As the FBI begins the process of gathering specific cargo crime statistics, private companies are conducting their own studies to shed some light on the issue. According to the Chubb Group of Insurance Companies, of 1,316 cargo theft incidents studied over the last three and a half years, 52% occurred on Friday, Saturday or Sunday. Truckstops and rest areas were the location for 39% of those cargo thefts; modal yards owned, operated or managed by trucking companies, railroads or steamship lines comprised 27%; and unsecured locations — drop lots, motel, restaurant and mall parking lots and on-street sites — were the locations for one-fourth of the thefts. Warehouse burglaries accounted for 6%, and hijackings represented 3%.

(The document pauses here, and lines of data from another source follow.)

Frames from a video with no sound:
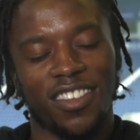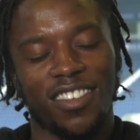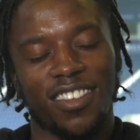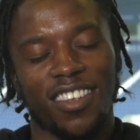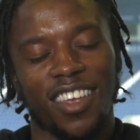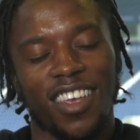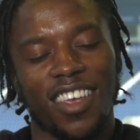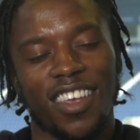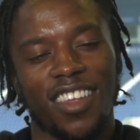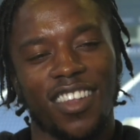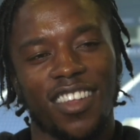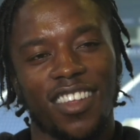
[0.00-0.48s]
be? Just
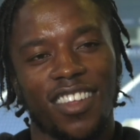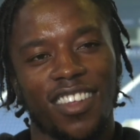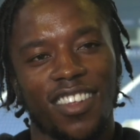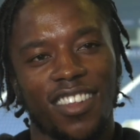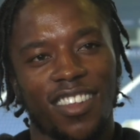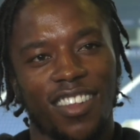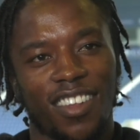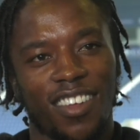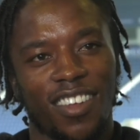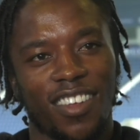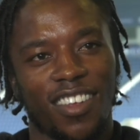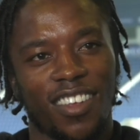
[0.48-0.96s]
you saying
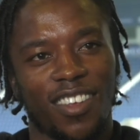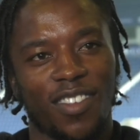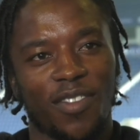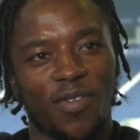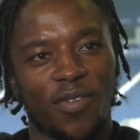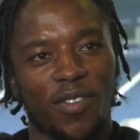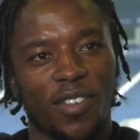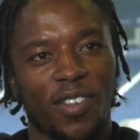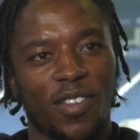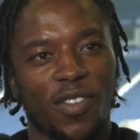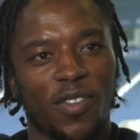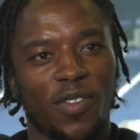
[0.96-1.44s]
it, gives
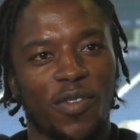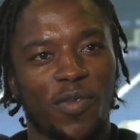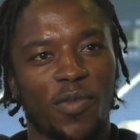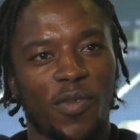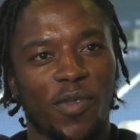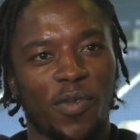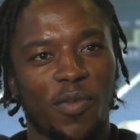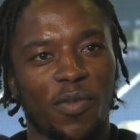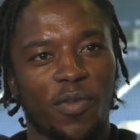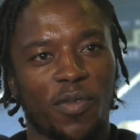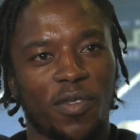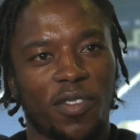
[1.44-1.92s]
me
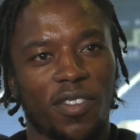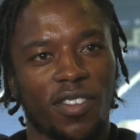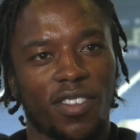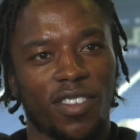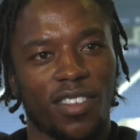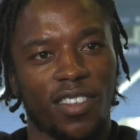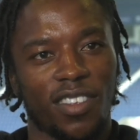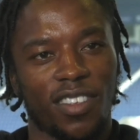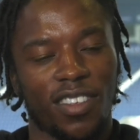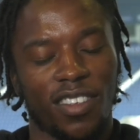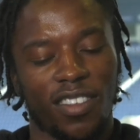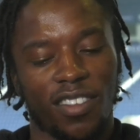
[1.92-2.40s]
goosebumps.
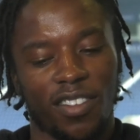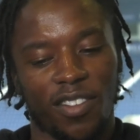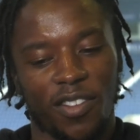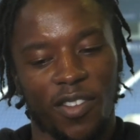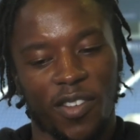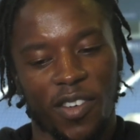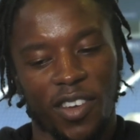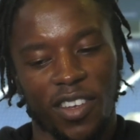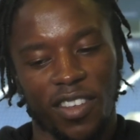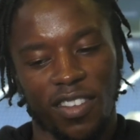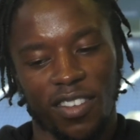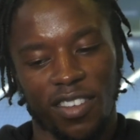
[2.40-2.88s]
It's
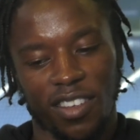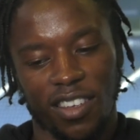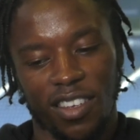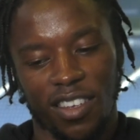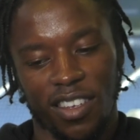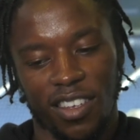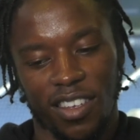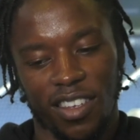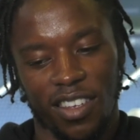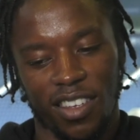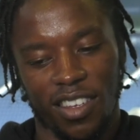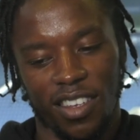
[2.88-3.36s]
crazy
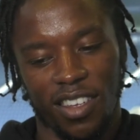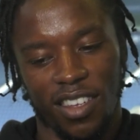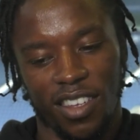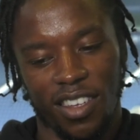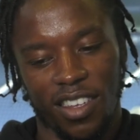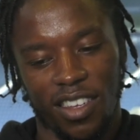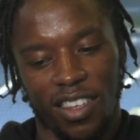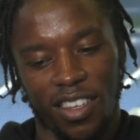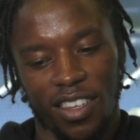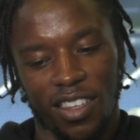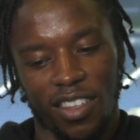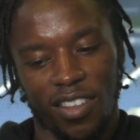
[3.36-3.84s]

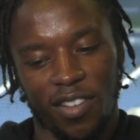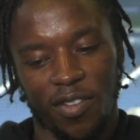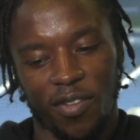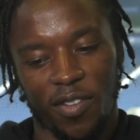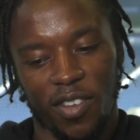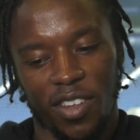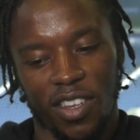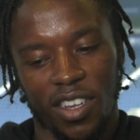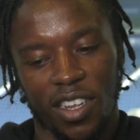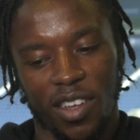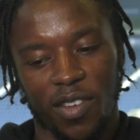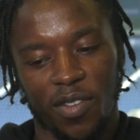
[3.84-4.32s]
to
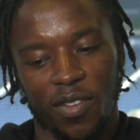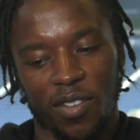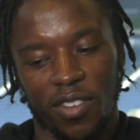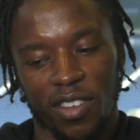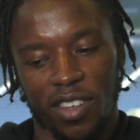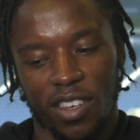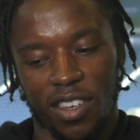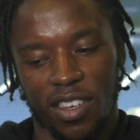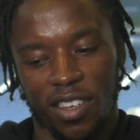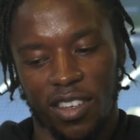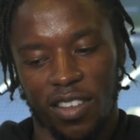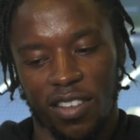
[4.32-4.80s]
think that I was
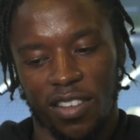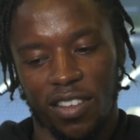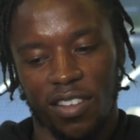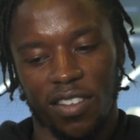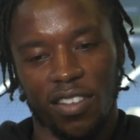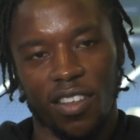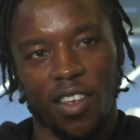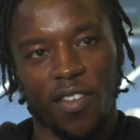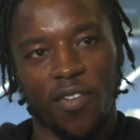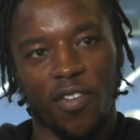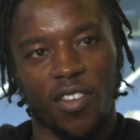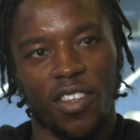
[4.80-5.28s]
here as a
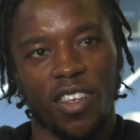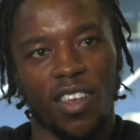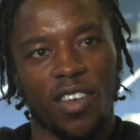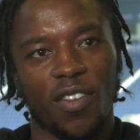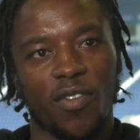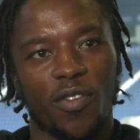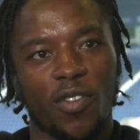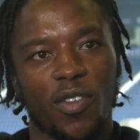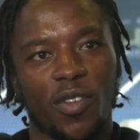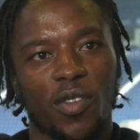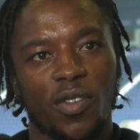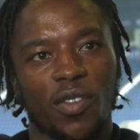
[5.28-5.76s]

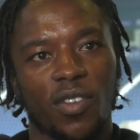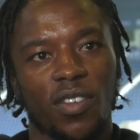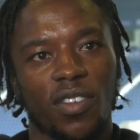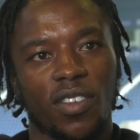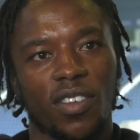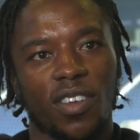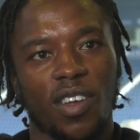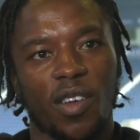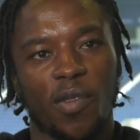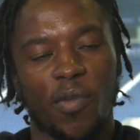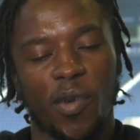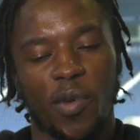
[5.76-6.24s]
7-year-old.
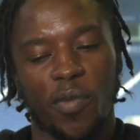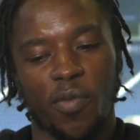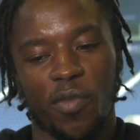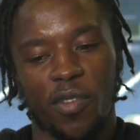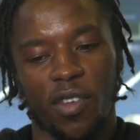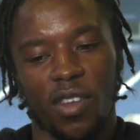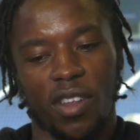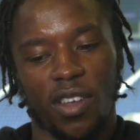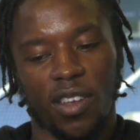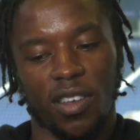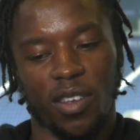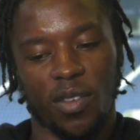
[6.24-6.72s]
I remember
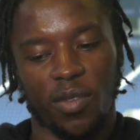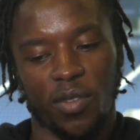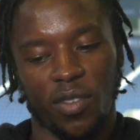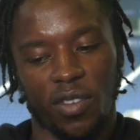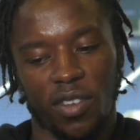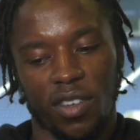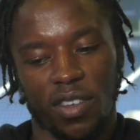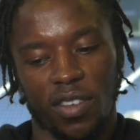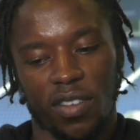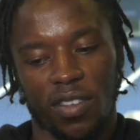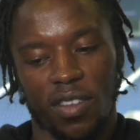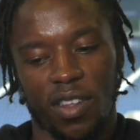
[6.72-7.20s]
it like it
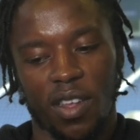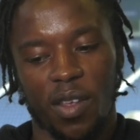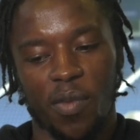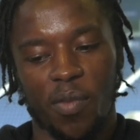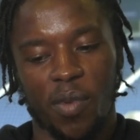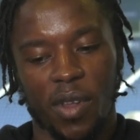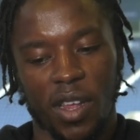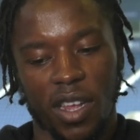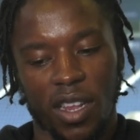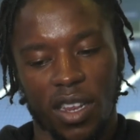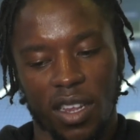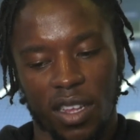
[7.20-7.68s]
was yesterday,
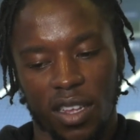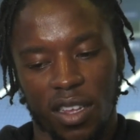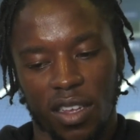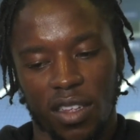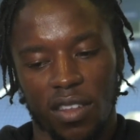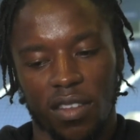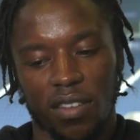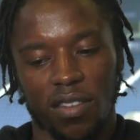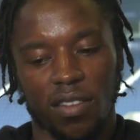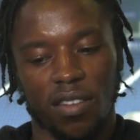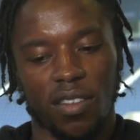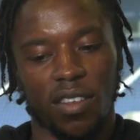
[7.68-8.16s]
playing
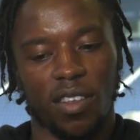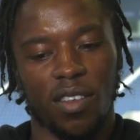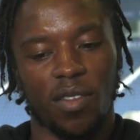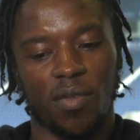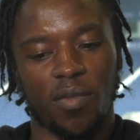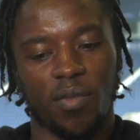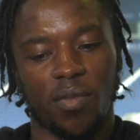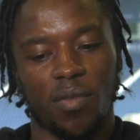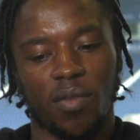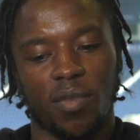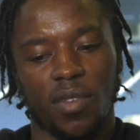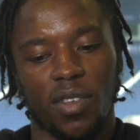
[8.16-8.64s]
against
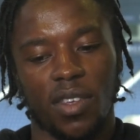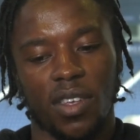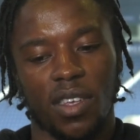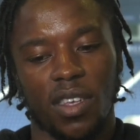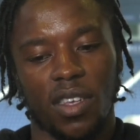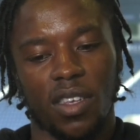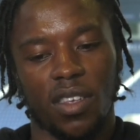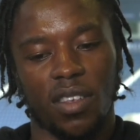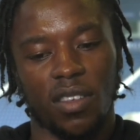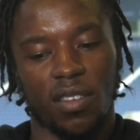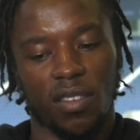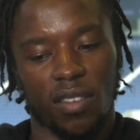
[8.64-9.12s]
them,
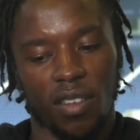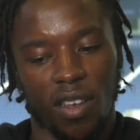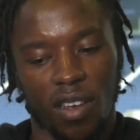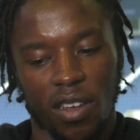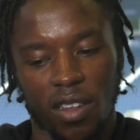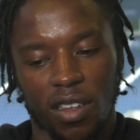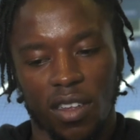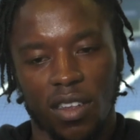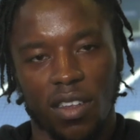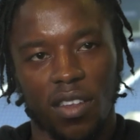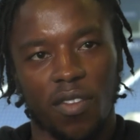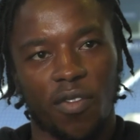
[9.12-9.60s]

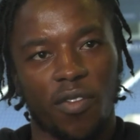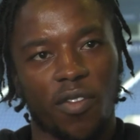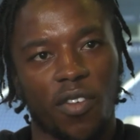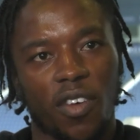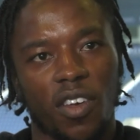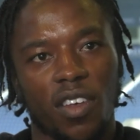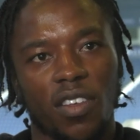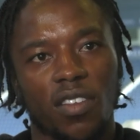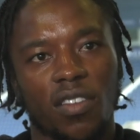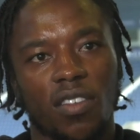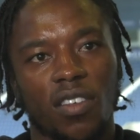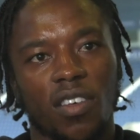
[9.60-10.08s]
signing the
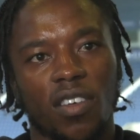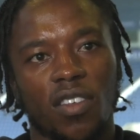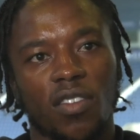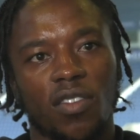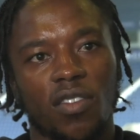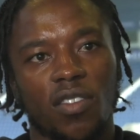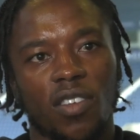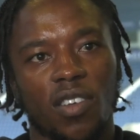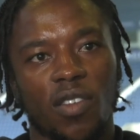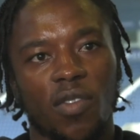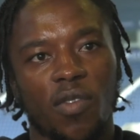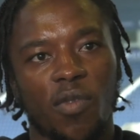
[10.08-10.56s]
first
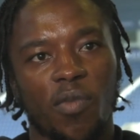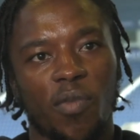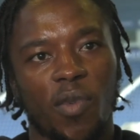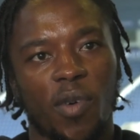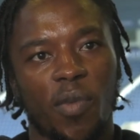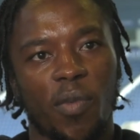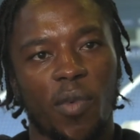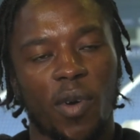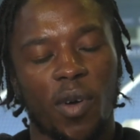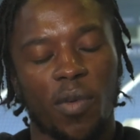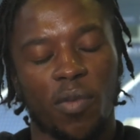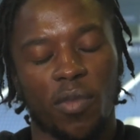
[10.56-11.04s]
contract with
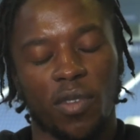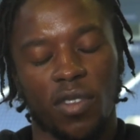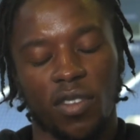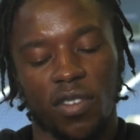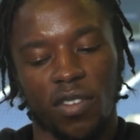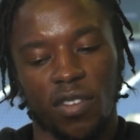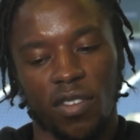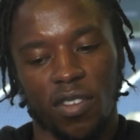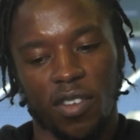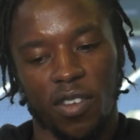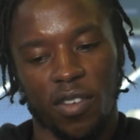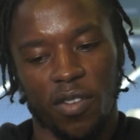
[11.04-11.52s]
my mum and
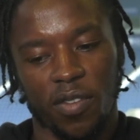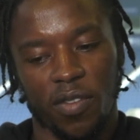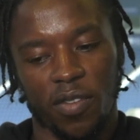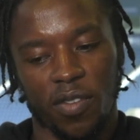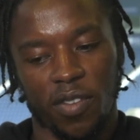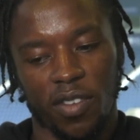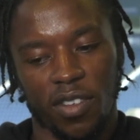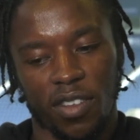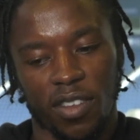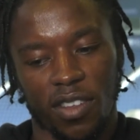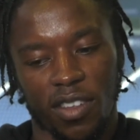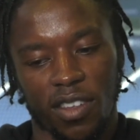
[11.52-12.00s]
stuff.
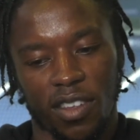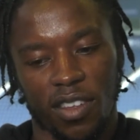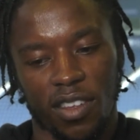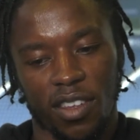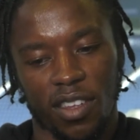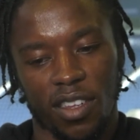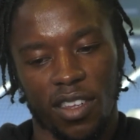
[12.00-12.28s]
And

While time and location has remained fairly constant, the mix of what is being stolen appears to be changing.
Chubb found that consumer electronics, primarily televisions and DVD players, were stolen in 15.1% of the incidents, followed by food and food products (14%), clothing and footwear (10%), computers and related equipment (8%), metals (5%) and pharmaceuticals (5%).
Lately, however, food and related products moved to the top of the list, according to a study done this year by LoJack Supply Chain Integrity. Foodstuffs comprised 13% of the thefts LoJack SCI studied, closely followed by pharmaceutical/medical and building supplies (both 12%).
“According to our analysis of the data, food and drugs are essentials and are always a target of thieves, but especially so in a depressed economy,” says Robert Furtado, the company's CEO. “That may explain why those items topped the list, while ‘nice-to-have’ items like music, movies and software came in at only 1%.”
Since food is broadly distributed, available everywhere and not traceable, it doesn't draw the attention from law enforcement that a load of cigarettes or electronic components might receive, he explained.
Furtado added that initial efforts to reduce cargo theft focused on high-value cargo such as computers, electronics, pharmaceuticals and tobacco. “But as trucking and law enforcement focused on protecting those goods, it increased the challenge and risk involved to steal them, compelling thieves to go after other ‘less protected’ shipments such as food.”